As shown in FIGS. 2 and 3, the folding bypass 12 may be movable and adjustable, and / or have at least one surface that is movable and / or adjustable, or may be a folding bypass ( It may have an edge or fracture 17 which makes it possible to change at least one angle α, β or γ of the geometric fold of the same path as provided by 12). Therefore, the edges can be arranged at an angle with respect to the longitudinal axis, forming an angle therebetween.
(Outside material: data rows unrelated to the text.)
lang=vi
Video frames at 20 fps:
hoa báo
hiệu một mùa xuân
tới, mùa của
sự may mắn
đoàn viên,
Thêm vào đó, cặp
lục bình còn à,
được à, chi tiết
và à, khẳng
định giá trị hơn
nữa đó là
In other words, the movable break 17 may be associated with a change in any one of the angles α, β or γ, or adjust any combination of angles α, β or γ and hence the included angle. Can be arranged to In a preferred embodiment, the fold bypass 12 or the movable break 17 is at least one differential web present between the widthwise edges of the web substrate 16, as measured by the sensor 14. It can be adjusted in response to the value of the property. The value of the at least one differential web characteristic may be a magnitude of the differential web characteristic. For example, if the result of the sensor 14 measurement determines that one edge of the web substrate 16 has a greater tension (ie, a shorter overall length) than the other edge (i.e., differential or synthetic If tension is present), the input angle (α), side angle (β) and / or composite angle (γ) of the fold bypass 12 may be changed to Can be adjusted away from the high tension side of 16) (i.e. the angle α becomes small). Ideally, the web substrate 16, which is not subjected to differential web characteristics measured by the sensor 14 and adjusted by the fold bypass 12, produces a fold with no corrugation. When the sensor 14 detects a differential web characteristic, the break 17 or fold bypass that the actuator 15 is movable to provide movement of the movable break 17 and / or the fold bypass 12. It is believed that it may be combined with (12).
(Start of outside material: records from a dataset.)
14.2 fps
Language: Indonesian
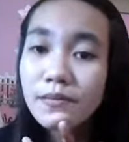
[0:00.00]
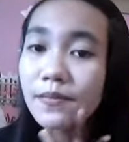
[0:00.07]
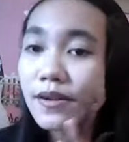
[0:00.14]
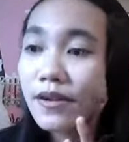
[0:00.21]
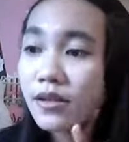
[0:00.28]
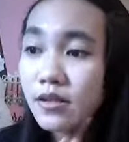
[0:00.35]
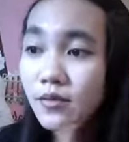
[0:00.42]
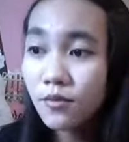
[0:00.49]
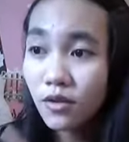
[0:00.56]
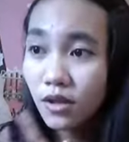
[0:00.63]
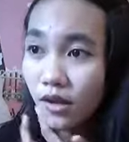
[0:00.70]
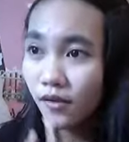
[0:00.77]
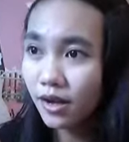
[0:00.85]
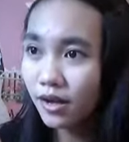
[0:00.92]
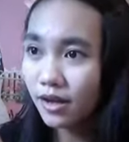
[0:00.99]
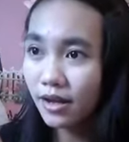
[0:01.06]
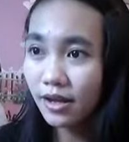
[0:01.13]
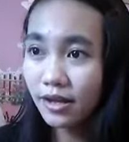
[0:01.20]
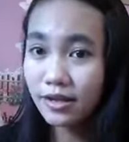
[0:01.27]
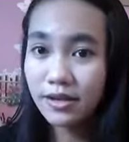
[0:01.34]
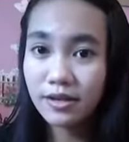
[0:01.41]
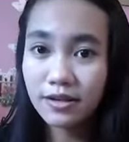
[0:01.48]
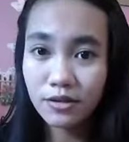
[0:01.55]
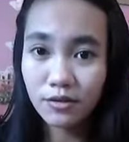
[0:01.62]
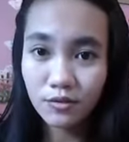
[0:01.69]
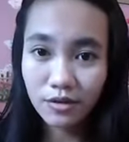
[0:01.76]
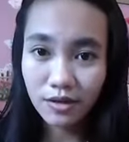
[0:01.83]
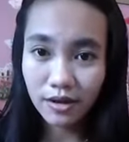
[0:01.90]
bedak temu lawak kayak gini
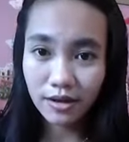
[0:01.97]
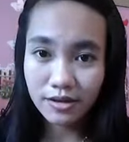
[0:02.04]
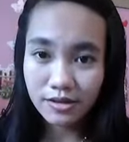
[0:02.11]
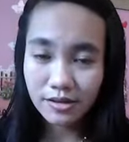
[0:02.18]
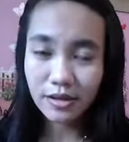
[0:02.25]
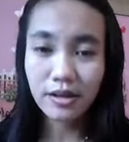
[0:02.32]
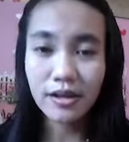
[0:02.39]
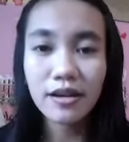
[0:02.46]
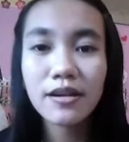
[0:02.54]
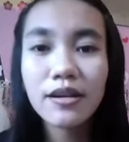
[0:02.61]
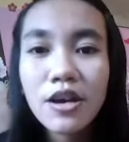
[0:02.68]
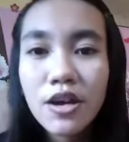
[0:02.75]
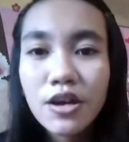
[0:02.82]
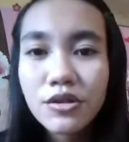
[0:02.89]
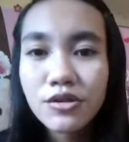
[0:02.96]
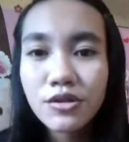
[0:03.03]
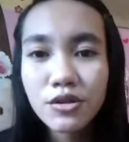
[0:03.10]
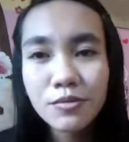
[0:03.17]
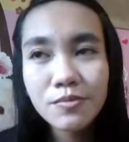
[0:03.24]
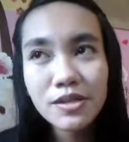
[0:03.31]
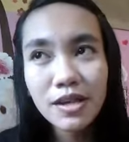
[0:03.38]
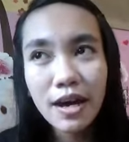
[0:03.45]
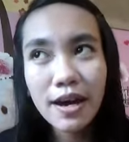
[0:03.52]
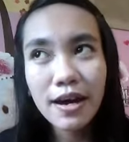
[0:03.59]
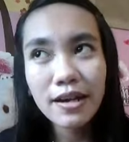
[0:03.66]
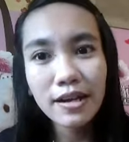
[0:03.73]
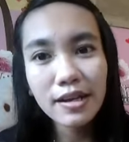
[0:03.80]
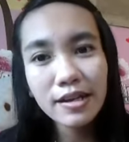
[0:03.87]
tuh guys kan cukup
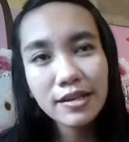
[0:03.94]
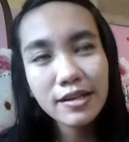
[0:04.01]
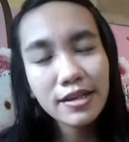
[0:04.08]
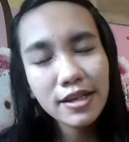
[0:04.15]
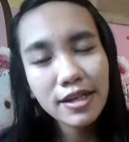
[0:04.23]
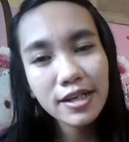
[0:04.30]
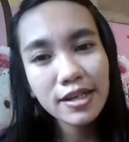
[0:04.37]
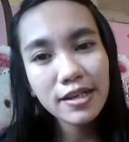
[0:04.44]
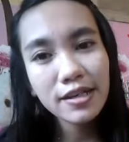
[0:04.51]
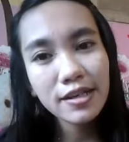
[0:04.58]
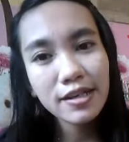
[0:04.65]
cari di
As shown in FIGS. 4 and 4A, an exemplary, non-limiting sensor 14 capable of measuring differential web characteristics of a web substrate 16 such as, for example, differential tension, is a mechanical beam that can be pivoted about a support. Can be. When the web substrate 16 passes over the beam, the beam may be balanced about the support with respect to the differential tension present in the width direction of the web substrate 16. As the width web tension of the moving web substrate 16 increases or decreases on one edge due to inconsistency of the web substrate 16 edge lengths, the beam substrate 16 can be pivoted about the support so that the web substrate 16 Provide a measure of the differential tension between both edges of The measured differential tension is then the break 17 which is movable at any one of the angles α, β and / or γ present in the folding bypass 12 in response to the magnitude of the measured value upstream. Alternatively, the folding bypass unit 12 may be adjusted.

As shown in FIG. 1, an exemplary non-limiting sensor 14 capable of measuring differential web characteristics provides two sensors capable of measuring differential web characteristics of the web substrate 16. The two sensors 14 are preferably equally spaced from the longitudinal axis of the web substrate 16, but those skilled in the art will appreciate that the two sensors 14 may be arranged in a web substrate (machine direction, width direction or any combination thereof). Positioning at any two points that define the boundaries of 16 may also provide a measure of the differential web properties of the web substrate 16. For example, the differential tension of the web substrate 16 present between the sensors 14 is the angle α, β and / or γ present in the folding bypass 12 in relation to the magnitude of the measured value upstream. Can be adjusted to any angle.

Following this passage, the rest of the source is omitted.